§ WORK ORDER: Each record must be returned exactly, apart from the pictures, which stay out.

§ EXERCISE DATA:
####################

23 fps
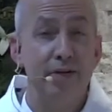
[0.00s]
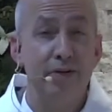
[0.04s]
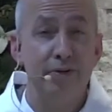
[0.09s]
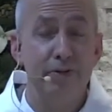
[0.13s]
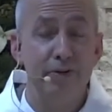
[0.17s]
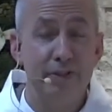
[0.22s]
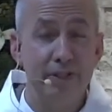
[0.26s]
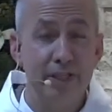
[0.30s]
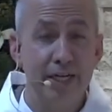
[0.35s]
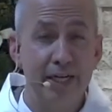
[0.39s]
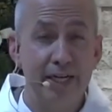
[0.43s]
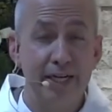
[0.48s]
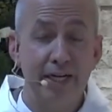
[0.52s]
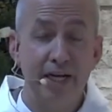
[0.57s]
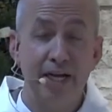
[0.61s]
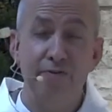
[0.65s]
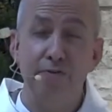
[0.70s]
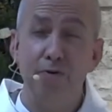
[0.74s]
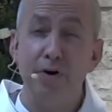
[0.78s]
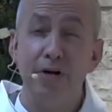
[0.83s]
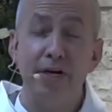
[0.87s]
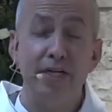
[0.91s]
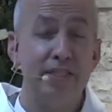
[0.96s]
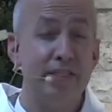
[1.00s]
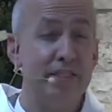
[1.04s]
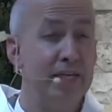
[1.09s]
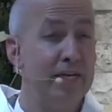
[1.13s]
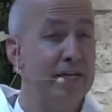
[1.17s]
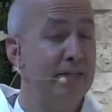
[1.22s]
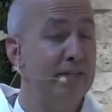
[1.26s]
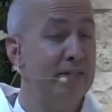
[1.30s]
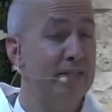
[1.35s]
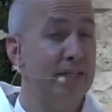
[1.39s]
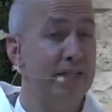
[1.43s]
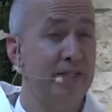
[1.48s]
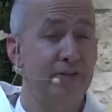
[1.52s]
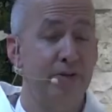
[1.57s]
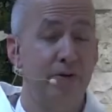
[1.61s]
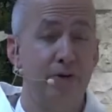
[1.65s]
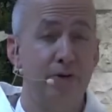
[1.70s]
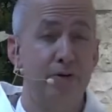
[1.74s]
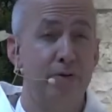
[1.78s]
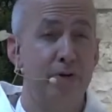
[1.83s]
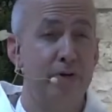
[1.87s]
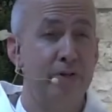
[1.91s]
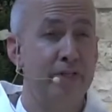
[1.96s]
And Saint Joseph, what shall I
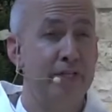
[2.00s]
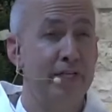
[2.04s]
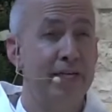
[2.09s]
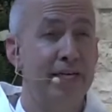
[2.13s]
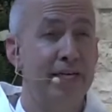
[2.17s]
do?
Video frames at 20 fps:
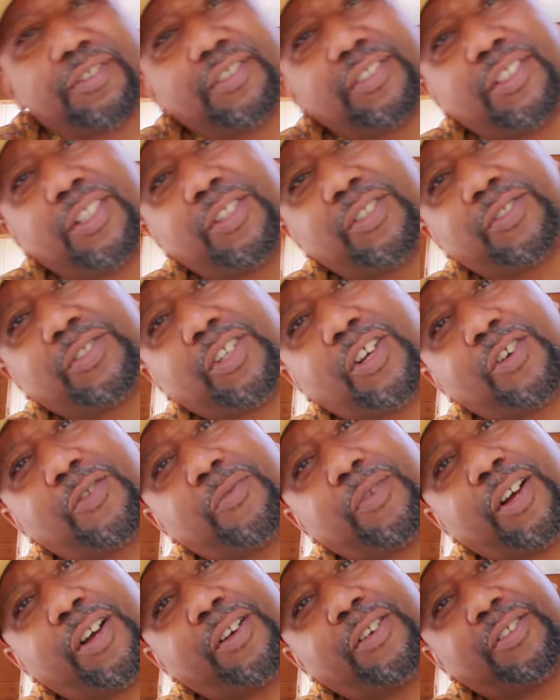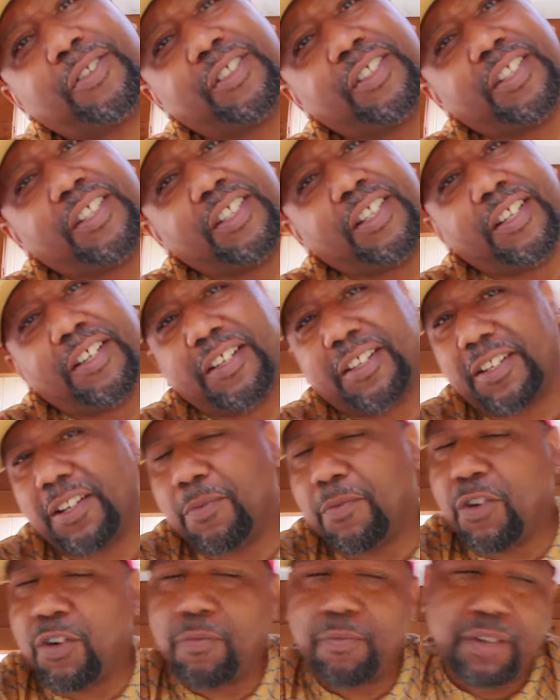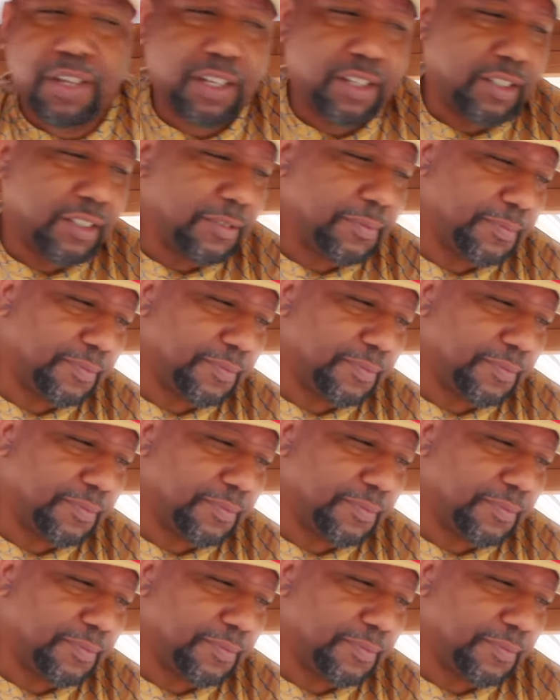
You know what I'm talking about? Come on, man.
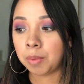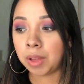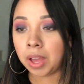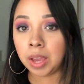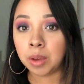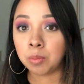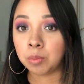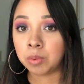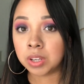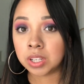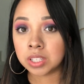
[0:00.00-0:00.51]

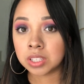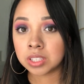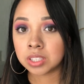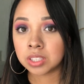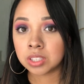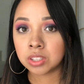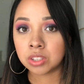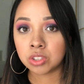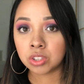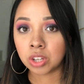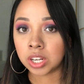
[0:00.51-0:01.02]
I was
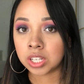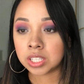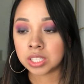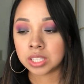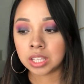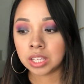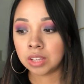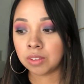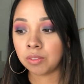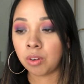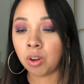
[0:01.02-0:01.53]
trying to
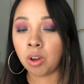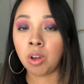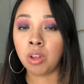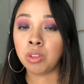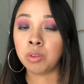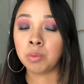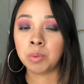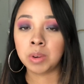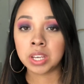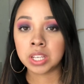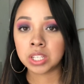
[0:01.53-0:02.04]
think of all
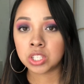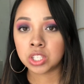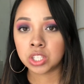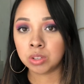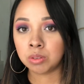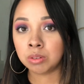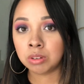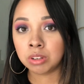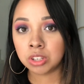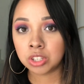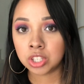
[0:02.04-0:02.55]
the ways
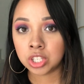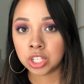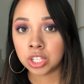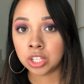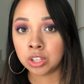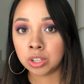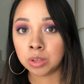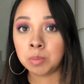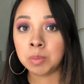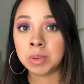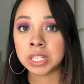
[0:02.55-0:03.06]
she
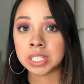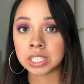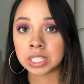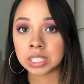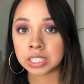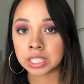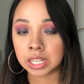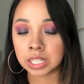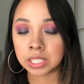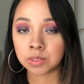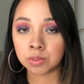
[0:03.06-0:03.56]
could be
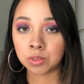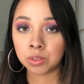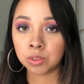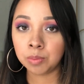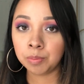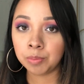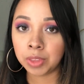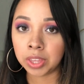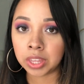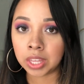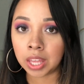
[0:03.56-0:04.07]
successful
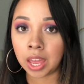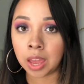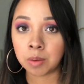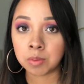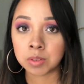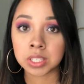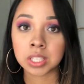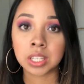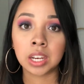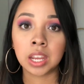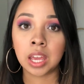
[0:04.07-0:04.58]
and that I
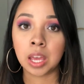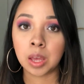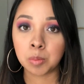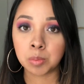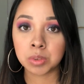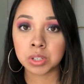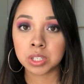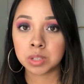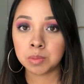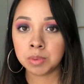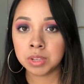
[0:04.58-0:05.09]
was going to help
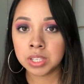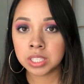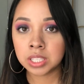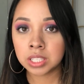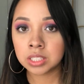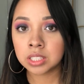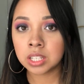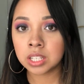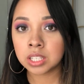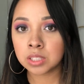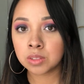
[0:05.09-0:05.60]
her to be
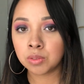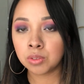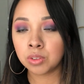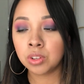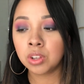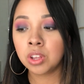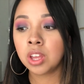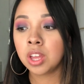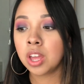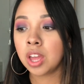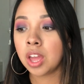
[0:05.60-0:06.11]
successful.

####################

§ ANSWER BOX:
23 fps
[0.00s]
[0.04s]
[0.09s]
[0.13s]
[0.17s]
[0.22s]
[0.26s]
[0.30s]
[0.35s]
[0.39s]
[0.43s]
[0.48s]
[0.52s]
[0.57s]
[0.61s]
[0.65s]
[0.70s]
[0.74s]
[0.78s]
[0.83s]
[0.87s]
[0.91s]
[0.96s]
[1.00s]
[1.04s]
[1.09s]
[1.13s]
[1.17s]
[1.22s]
[1.26s]
[1.30s]
[1.35s]
[1.39s]
[1.43s]
[1.48s]
[1.52s]
[1.57s]
[1.61s]
[1.65s]
[1.70s]
[1.74s]
[1.78s]
[1.83s]
[1.87s]
[1.91s]
[1.96s]
And Saint Joseph, what shall I
[2.00s]
[2.04s]
[2.09s]
[2.13s]
[2.17s]
do?
Video frames at 20 fps:
You know what I'm talking about? Come on, man.
[0:00.00-0:00.51]

[0:00.51-0:01.02]
I was
[0:01.02-0:01.53]
trying to
[0:01.53-0:02.04]
think of all
[0:02.04-0:02.55]
the ways
[0:02.55-0:03.06]
she
[0:03.06-0:03.56]
could be
[0:03.56-0:04.07]
successful
[0:04.07-0:04.58]
and that I
[0:04.58-0:05.09]
was going to help
[0:05.09-0:05.60]
her to be
[0:05.60-0:06.11]
successful.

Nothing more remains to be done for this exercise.